*DESCRIPTION OF THE TASK*.
Copy exactly. Begin at the line containing "[0:01.00-0:01.50]" and stop at the last line of the entries, omitting any pictures.

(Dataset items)
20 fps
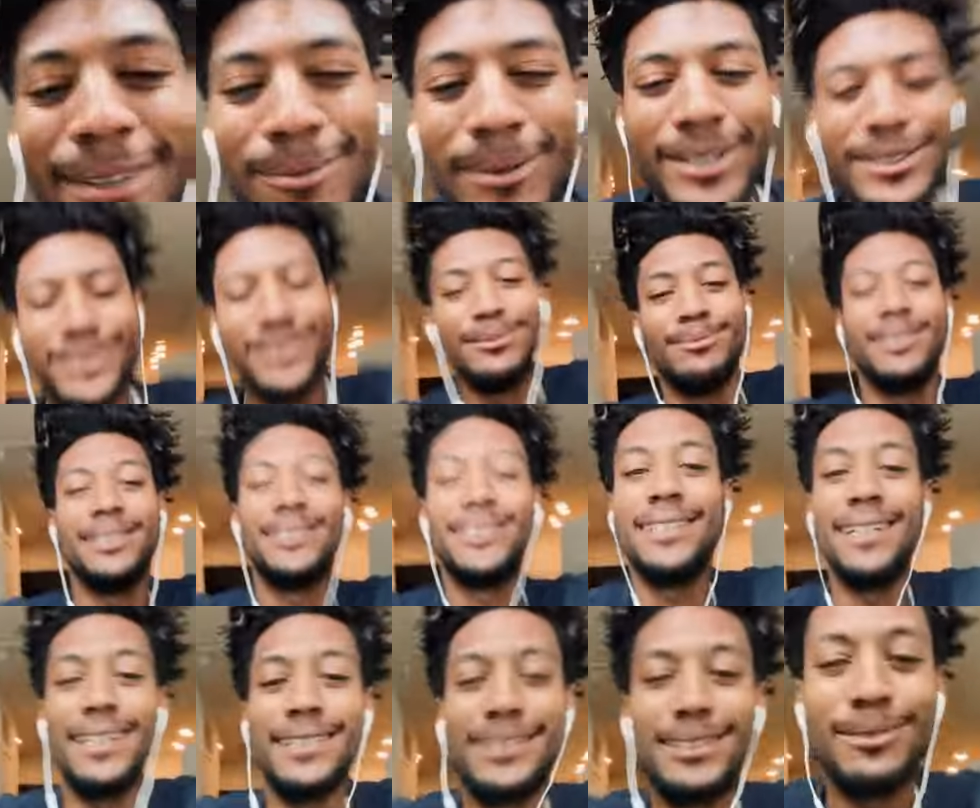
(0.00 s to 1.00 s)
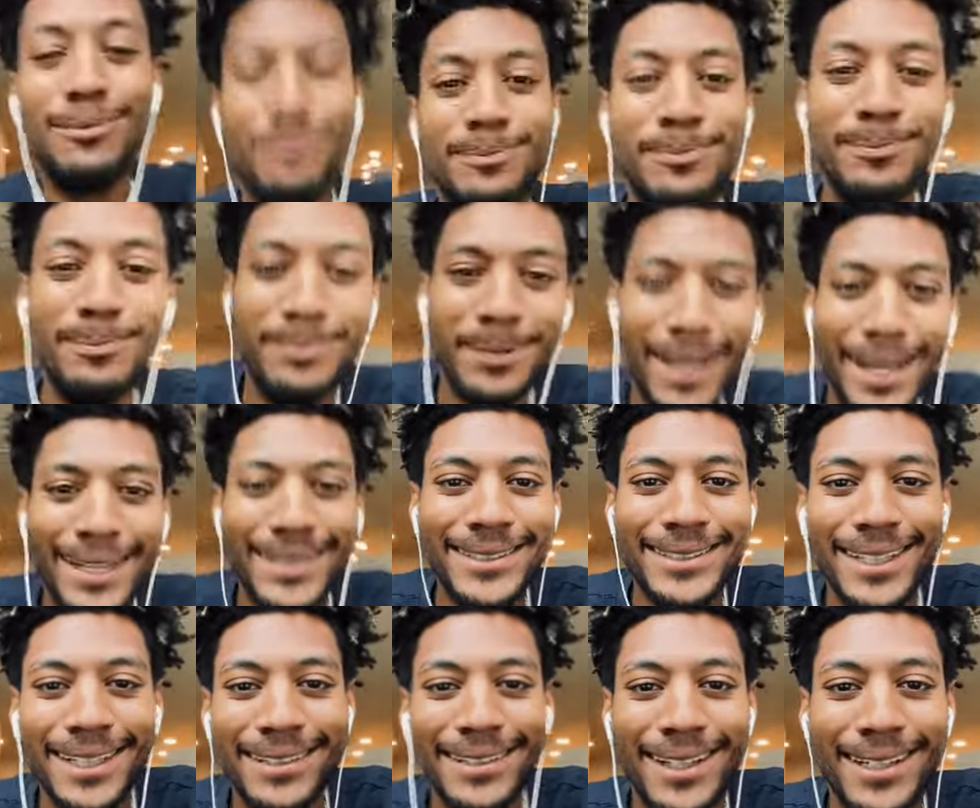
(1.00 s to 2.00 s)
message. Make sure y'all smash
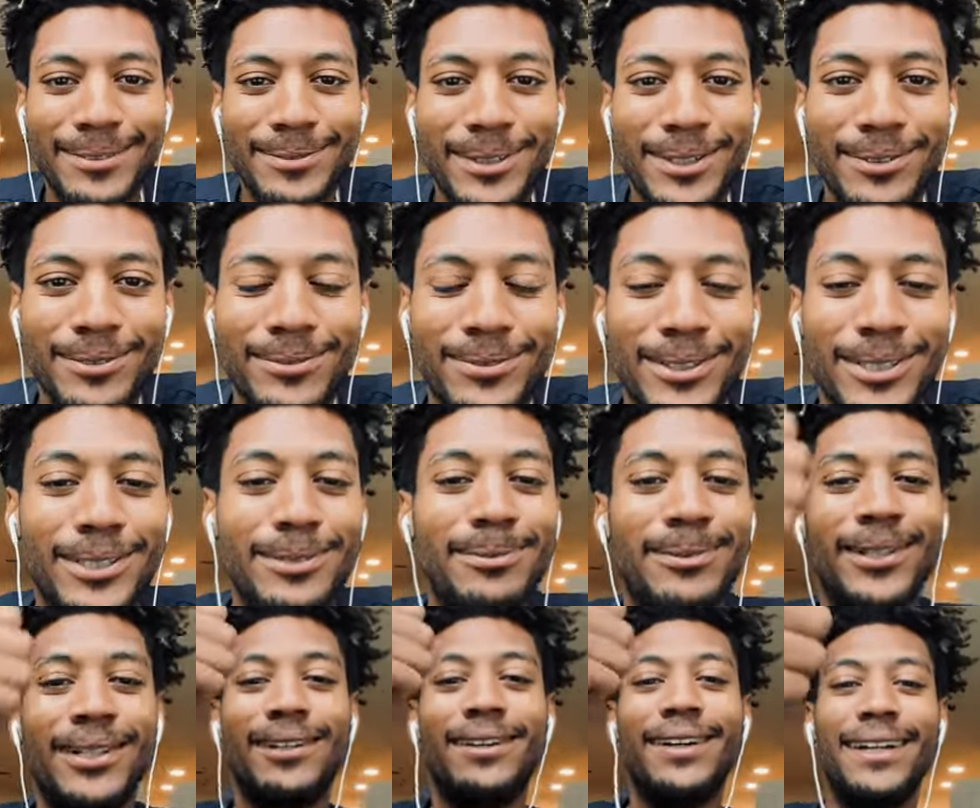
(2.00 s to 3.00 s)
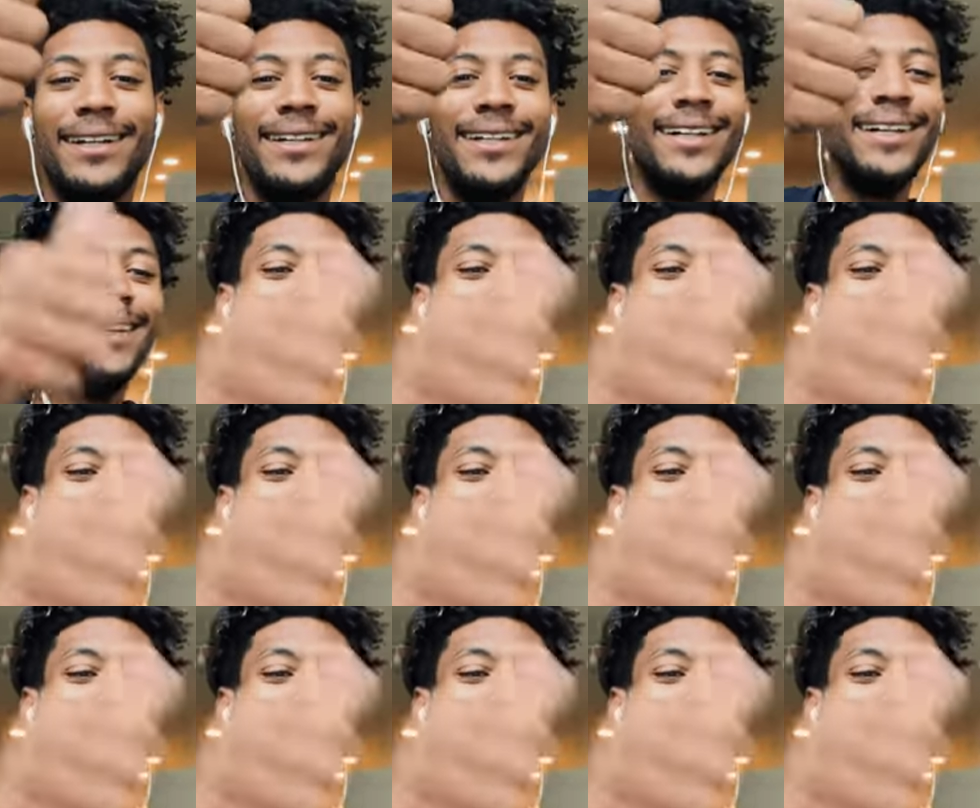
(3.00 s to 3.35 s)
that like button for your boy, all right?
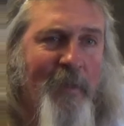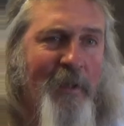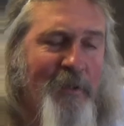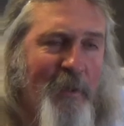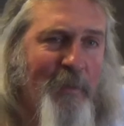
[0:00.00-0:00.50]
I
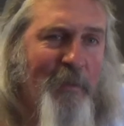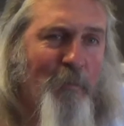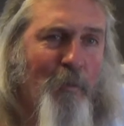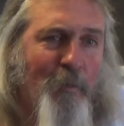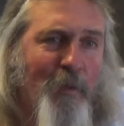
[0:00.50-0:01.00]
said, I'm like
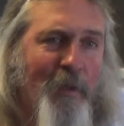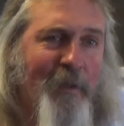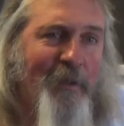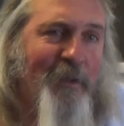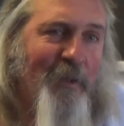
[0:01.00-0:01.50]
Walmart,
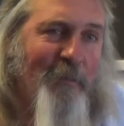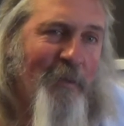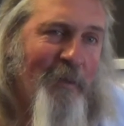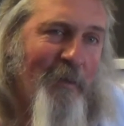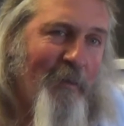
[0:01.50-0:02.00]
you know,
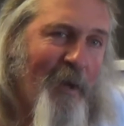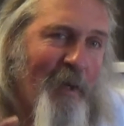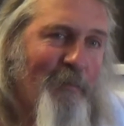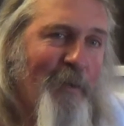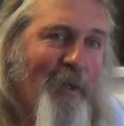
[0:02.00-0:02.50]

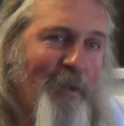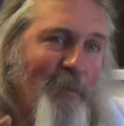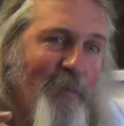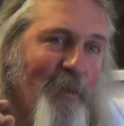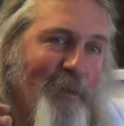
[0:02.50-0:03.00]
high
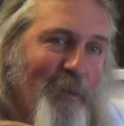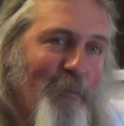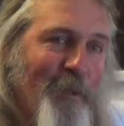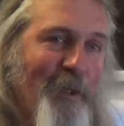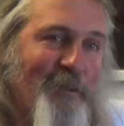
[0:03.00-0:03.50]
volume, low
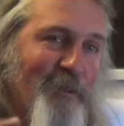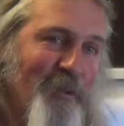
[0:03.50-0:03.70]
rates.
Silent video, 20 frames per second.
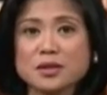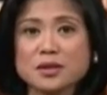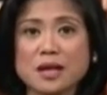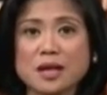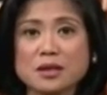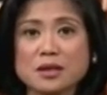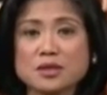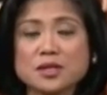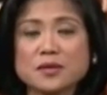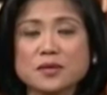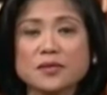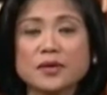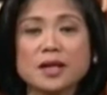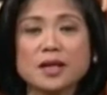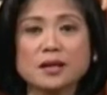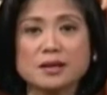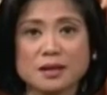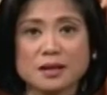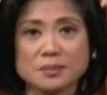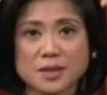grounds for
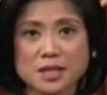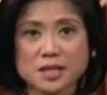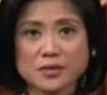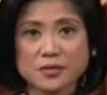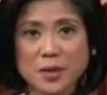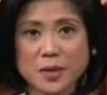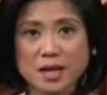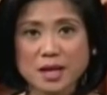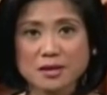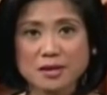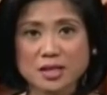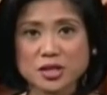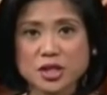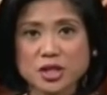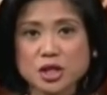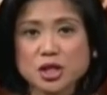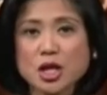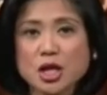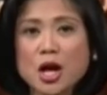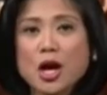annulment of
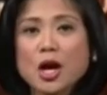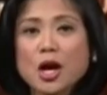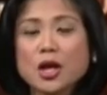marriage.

*TASK OUTPUT*.
[0:01.00-0:01.50]
Walmart,
[0:01.50-0:02.00]
you know,
[0:02.00-0:02.50]

[0:02.50-0:03.00]
high
[0:03.00-0:03.50]
volume, low
[0:03.50-0:03.70]
rates.
Silent video, 20 frames per second.
grounds for
annulment of
marriage.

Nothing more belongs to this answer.